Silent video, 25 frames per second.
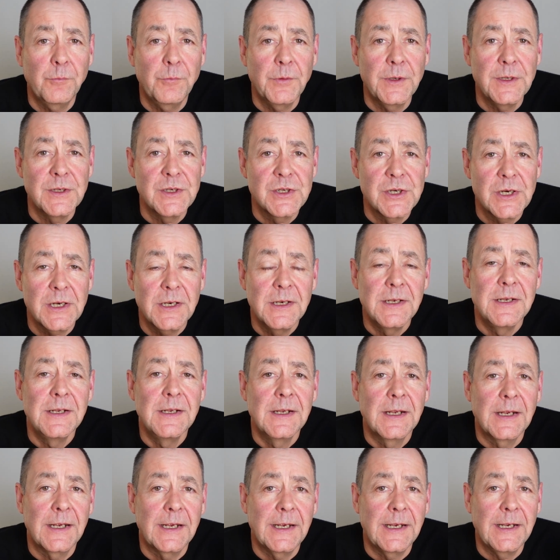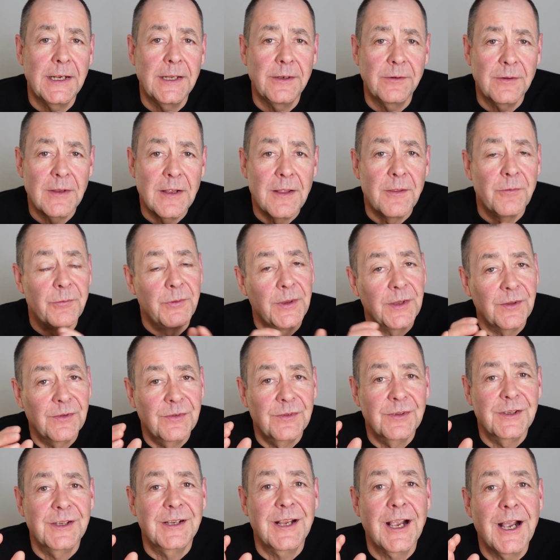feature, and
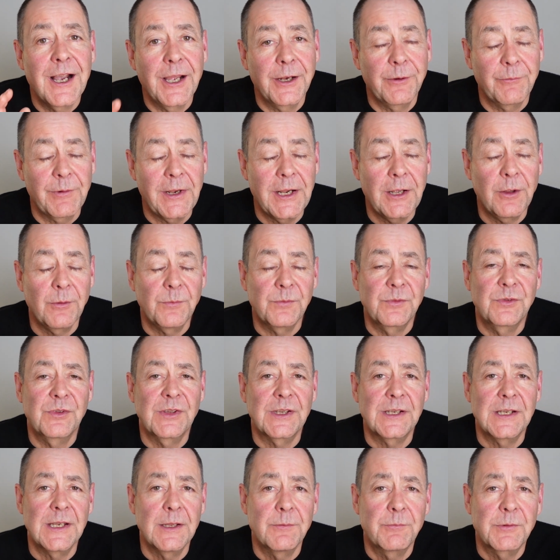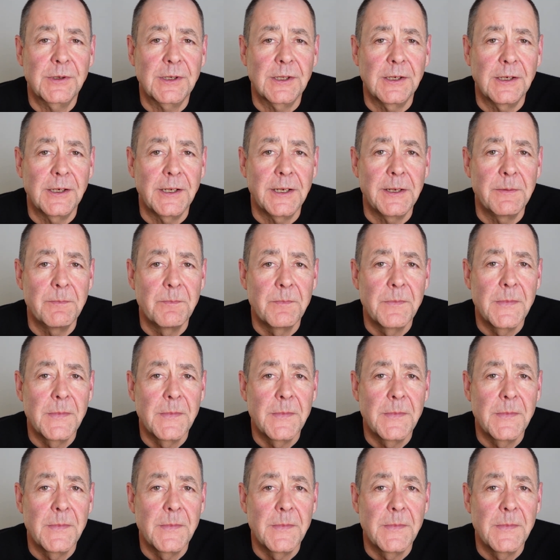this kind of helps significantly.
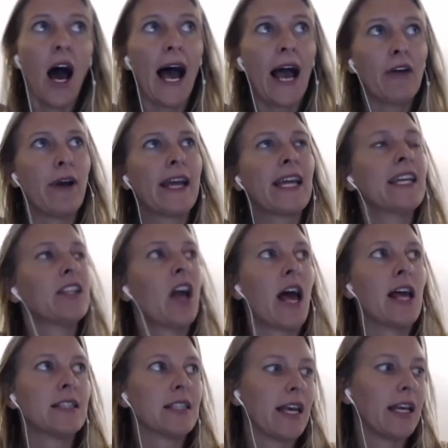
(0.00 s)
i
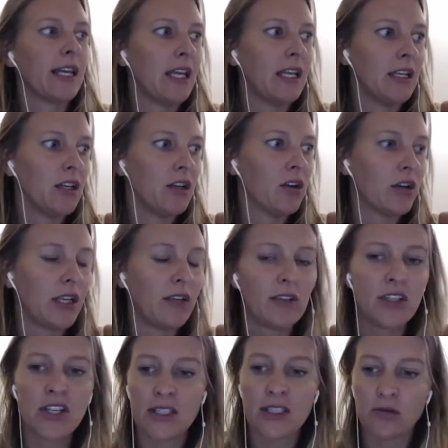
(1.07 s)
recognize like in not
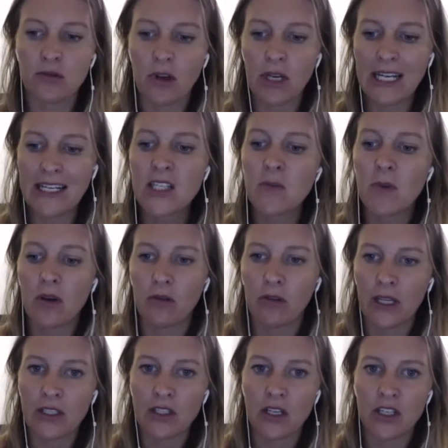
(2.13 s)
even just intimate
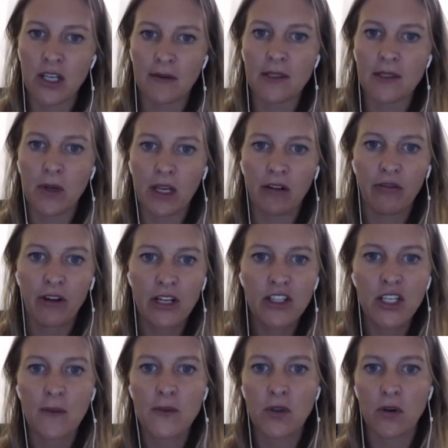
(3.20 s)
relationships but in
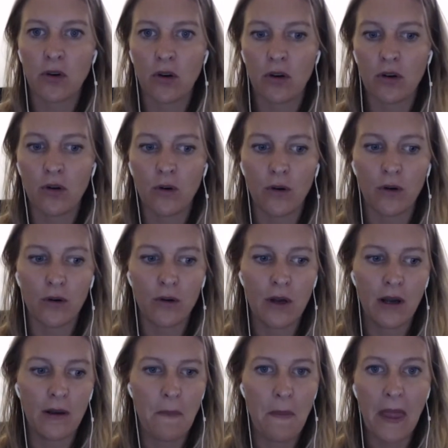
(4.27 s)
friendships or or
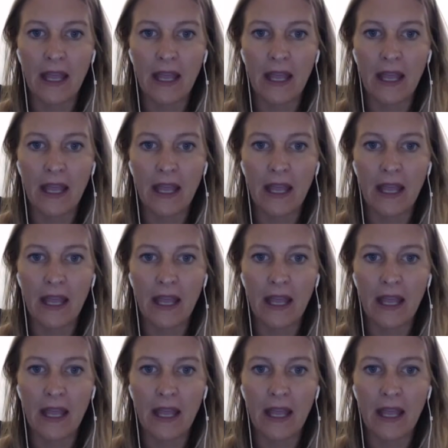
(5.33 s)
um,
-*-
WORK INSTRUCTION
Please output the material above again, exactly, and omit every image.

ANSWER SPACE
Silent video, 25 frames per second.
feature, and
this kind of helps significantly.
(0.00 s)
i
(1.07 s)
recognize like in not
(2.13 s)
even just intimate
(3.20 s)
relationships but in
(4.27 s)
friendships or or
(5.33 s)
um,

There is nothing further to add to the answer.